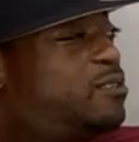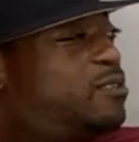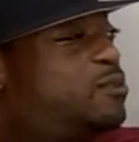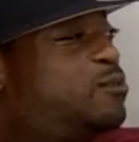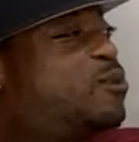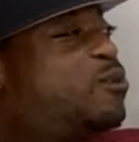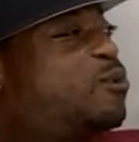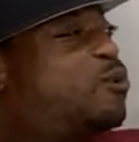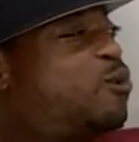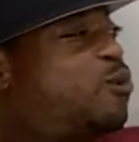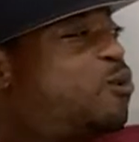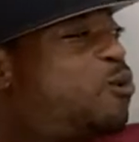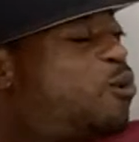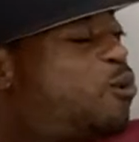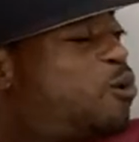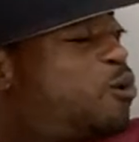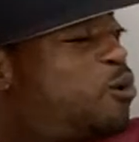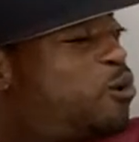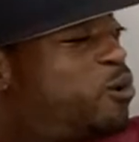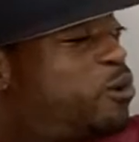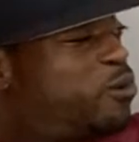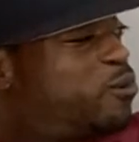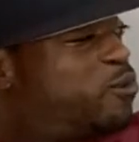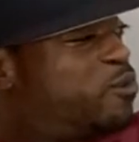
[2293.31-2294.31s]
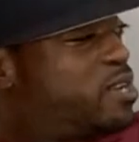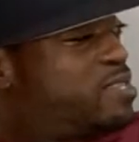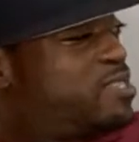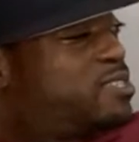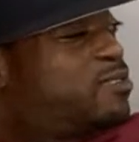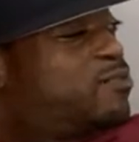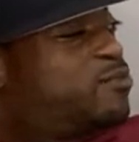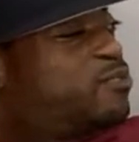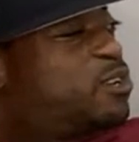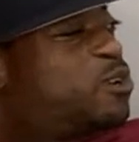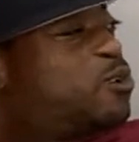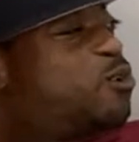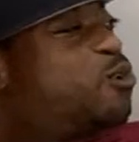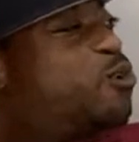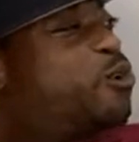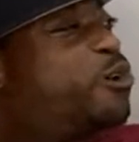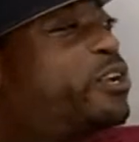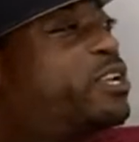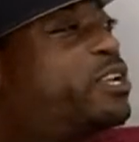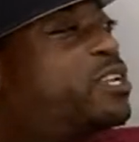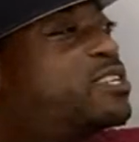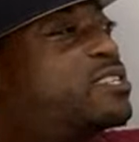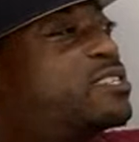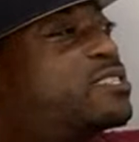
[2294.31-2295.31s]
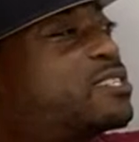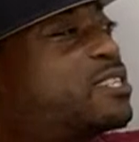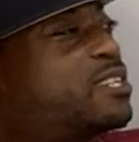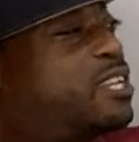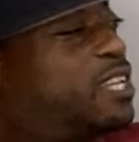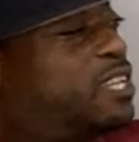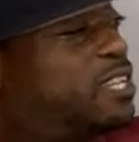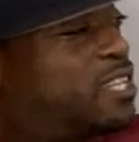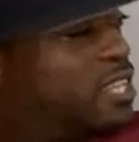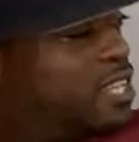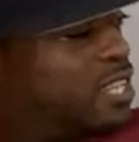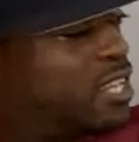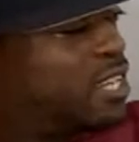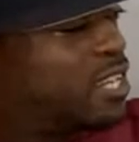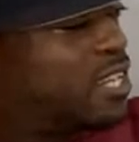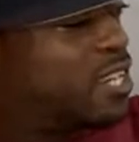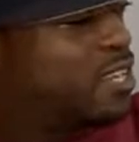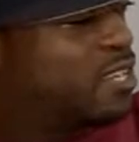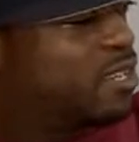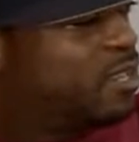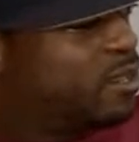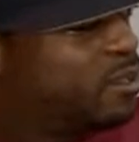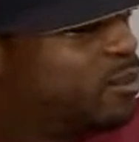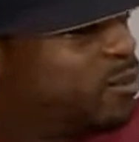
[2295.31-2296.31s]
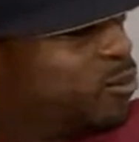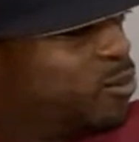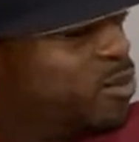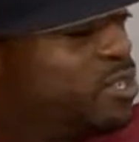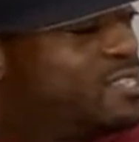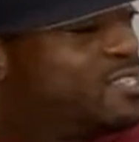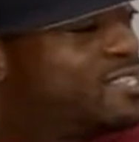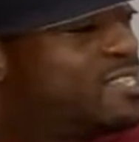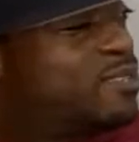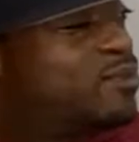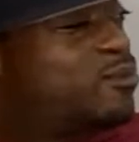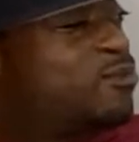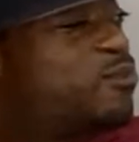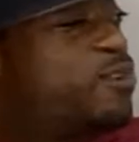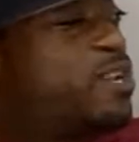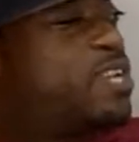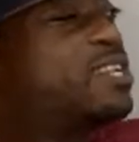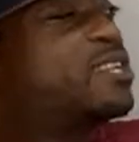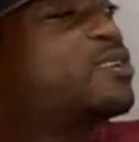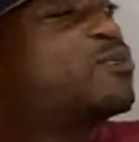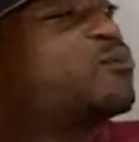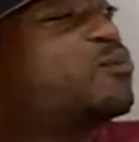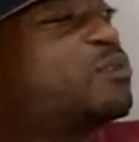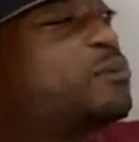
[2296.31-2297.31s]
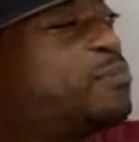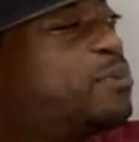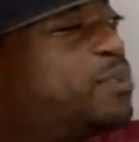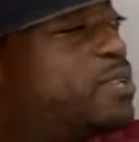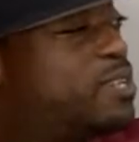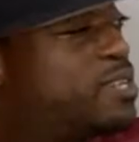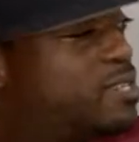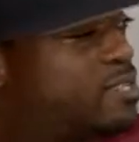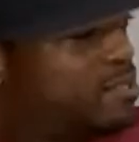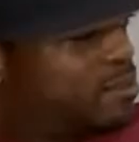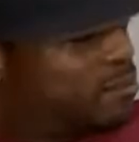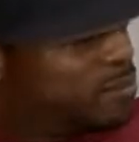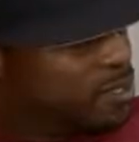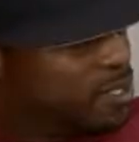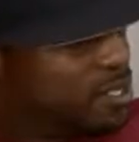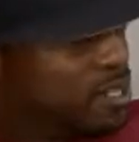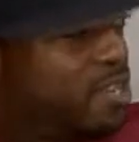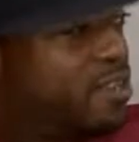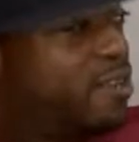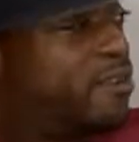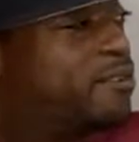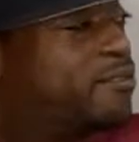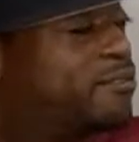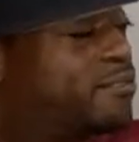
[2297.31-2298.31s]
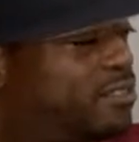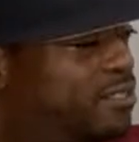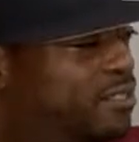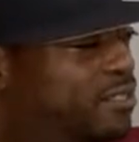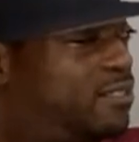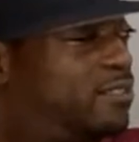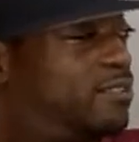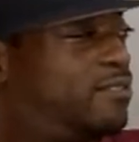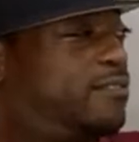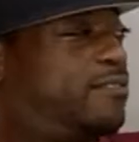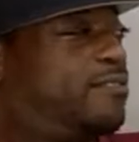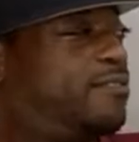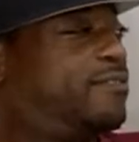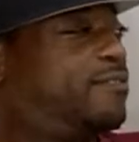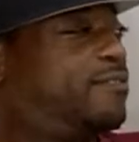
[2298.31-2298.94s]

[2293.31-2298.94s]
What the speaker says: you know, all the rest of your organs so they can regenerate and replenish themselves.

--- EXERCISE REQUIREMENTS ---
In the records above, copy exactly the lines from the one that contains "[2298.31-2298.94s]" through the last, and nothing else.

--- OUTPUT FOR THIS TASK ---
[2298.31-2298.94s]

[2293.31-2298.94s]
What the speaker says: you know, all the rest of your organs so they can regenerate and replenish themselves.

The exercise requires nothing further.